Négociations pour la fin de la lutte armée kurde en Turquie : le message d’Öcalan

Comme chaque année,  à l’occasion des festivités de Norouz le nouvel an du calendrier persan fêté par les Iraniens et les Kurdes, Abdullah Öcalan a délivré un message attendu. Le 21 mars, depuis sa prison d’Imralı, petite île turque située en mer de Marmara où il purge une peine à perpétuité, le leader du Parti des travailleurs du Kurdistan (Partiya Karkêren Kurdistan, PKK) a donné les grandes lignes de sa nouvelle « stratégie politique et sociétale ».

A travers une lettre ouverte lue devant une foule de plus de 200 000 personnes à Diyarbakır, dans le sud-est de la Turquie, le fondateur du PKK a répété son appel à la fin de la rébellion armée kurde dans le pays. Annonçant une « nouvelle ère », Öcalan a prôné la tenue rapide d’un congrès, sans toutefois préciser de calendrier ni d’ordre du jour précis. Ceci souligne l’état actuel d’enlisement du processus de négociation, relancé pourtant en grande pompe le 28 février dernier par le gouvernement turc, avec la mise en place d’une nouvelle feuille de route.

Les négociations pour le processus de paix ont connu un premier échec en 2010 avant d’être relancées à l’automne 2012. Les discussions sont toutefois restées au point mort jusqu’en novembre 2014, lorsqu’Abdullah Öcalan annonce la possibilité d’un accord. Le leader du PKK a d’ailleurs répété que le PKK était prêt au désarmement à la fin du mois de février 2015. Mais malgré un cessez-le-feu unilatéral du côté kurde depuis deux ans, les pourparlers restent paralysés.

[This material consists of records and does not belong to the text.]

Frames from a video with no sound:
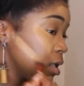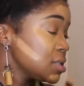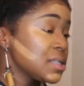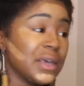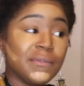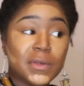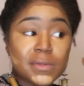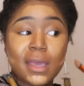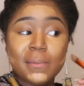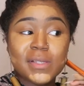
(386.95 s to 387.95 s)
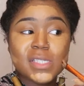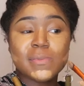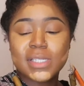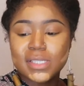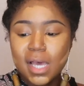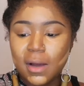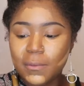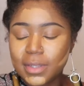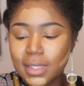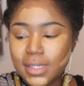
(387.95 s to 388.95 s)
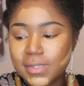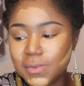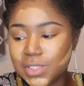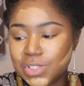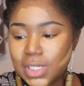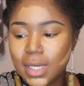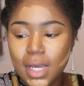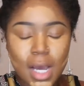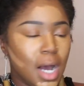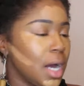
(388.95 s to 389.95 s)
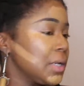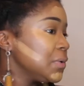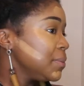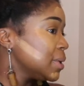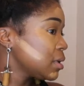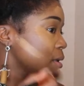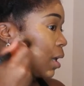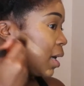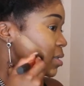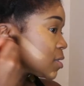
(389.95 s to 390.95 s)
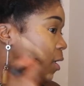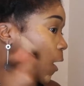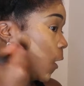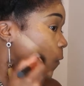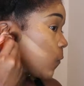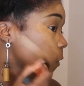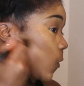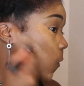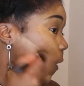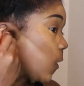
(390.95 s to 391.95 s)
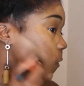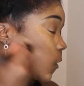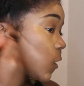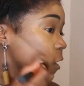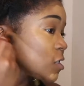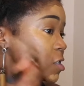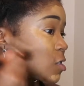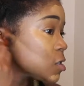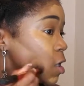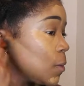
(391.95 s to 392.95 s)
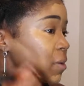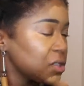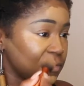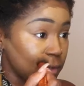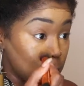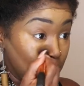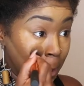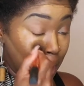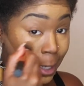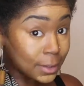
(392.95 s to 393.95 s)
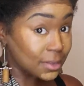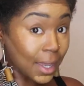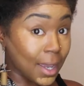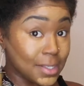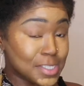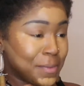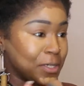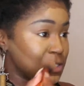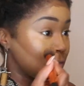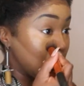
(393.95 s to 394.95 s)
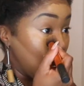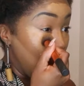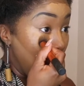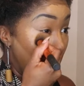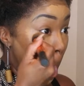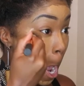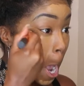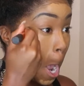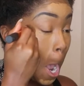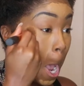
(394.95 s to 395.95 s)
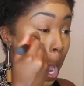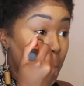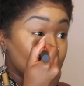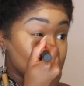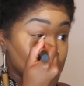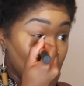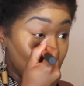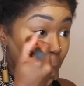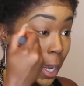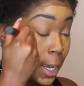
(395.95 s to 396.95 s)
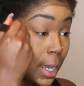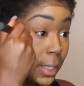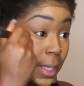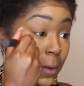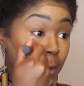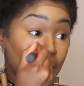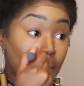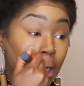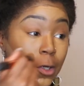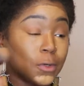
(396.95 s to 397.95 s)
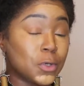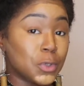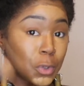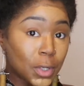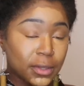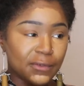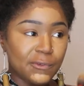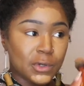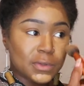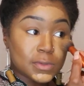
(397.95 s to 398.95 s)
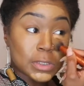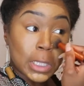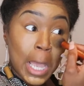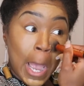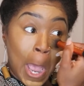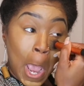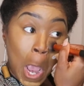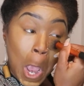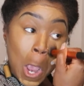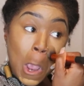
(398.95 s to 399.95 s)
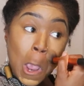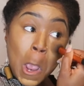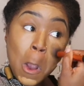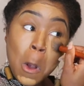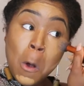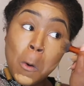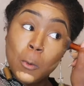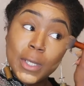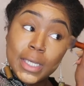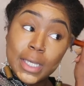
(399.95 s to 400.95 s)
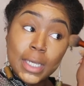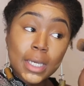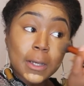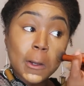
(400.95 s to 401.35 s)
his nephew came and spent time with us, which I knew meant a lot to Calvin. I think he had so much fun. I think they had so much fun. So they were here during the 4th of July week,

Le lancement d’une nouvelle feuille de route peut se comprendre lorsqu’on analyse le contexte politique turc. A l’approche des élections législatives du 7 juin prochain, le parti au pouvoir de la Justice et du Développement (Adalet ve Kalkınma Partisi, AKP) rêverait en effet de pouvoir annoncer un appel clair au désarmement de la lutte armée kurde. A la tête du pays depuis 2002, l’AKP et son leader Recep Tayyip Erdoğan espèrent se maintenir avec une large majorité au Parlement, ce qui faciliterait la mise en place d’une révision de la constitution, permettant une présidentialisation du système politique turc. Les Kurdes, quant à eux, voient dans ces élections la possibilité d’inscrire dans la constitution des droits politiques ainsi qu’une éventuelle décentralisation du système administratif, étape essentielle vers l’établissement d’une autonomie pour les provinces kurdes

Ces négociations s’inscrivent également à l’échelle régionale : le message d’Öcalan félicitait ainsi les Kurdes de Syrie pour leur victoire à Kobané. En effet, la crise syrienne a accéléré le règlement de la question kurde en Turquie. L’implication du PKK de Turquie, du Parti de l’union démocratique syrien (Partiya Yekîtiya Demokrat, PYD) et des peshmergas kurdes d’Irak dans les combats, a contribué à médiatiser la cause kurde à l’international et a poussé le gouvernement turc à relancer une phase de pourparlers à partir de 2013. Dès lors, tout développement sur le théâtre syrien pourrait avoir des conséquences importantes pour les Kurdes de Turquie. En attendant les efforts se concentrent pour accorder des droits démocratiques aux 15 millions de Kurdes de Turquie et mettre fin à la guérilla contre le gouvernement turc, qui a fait près de 40 000 morts depuis 1984.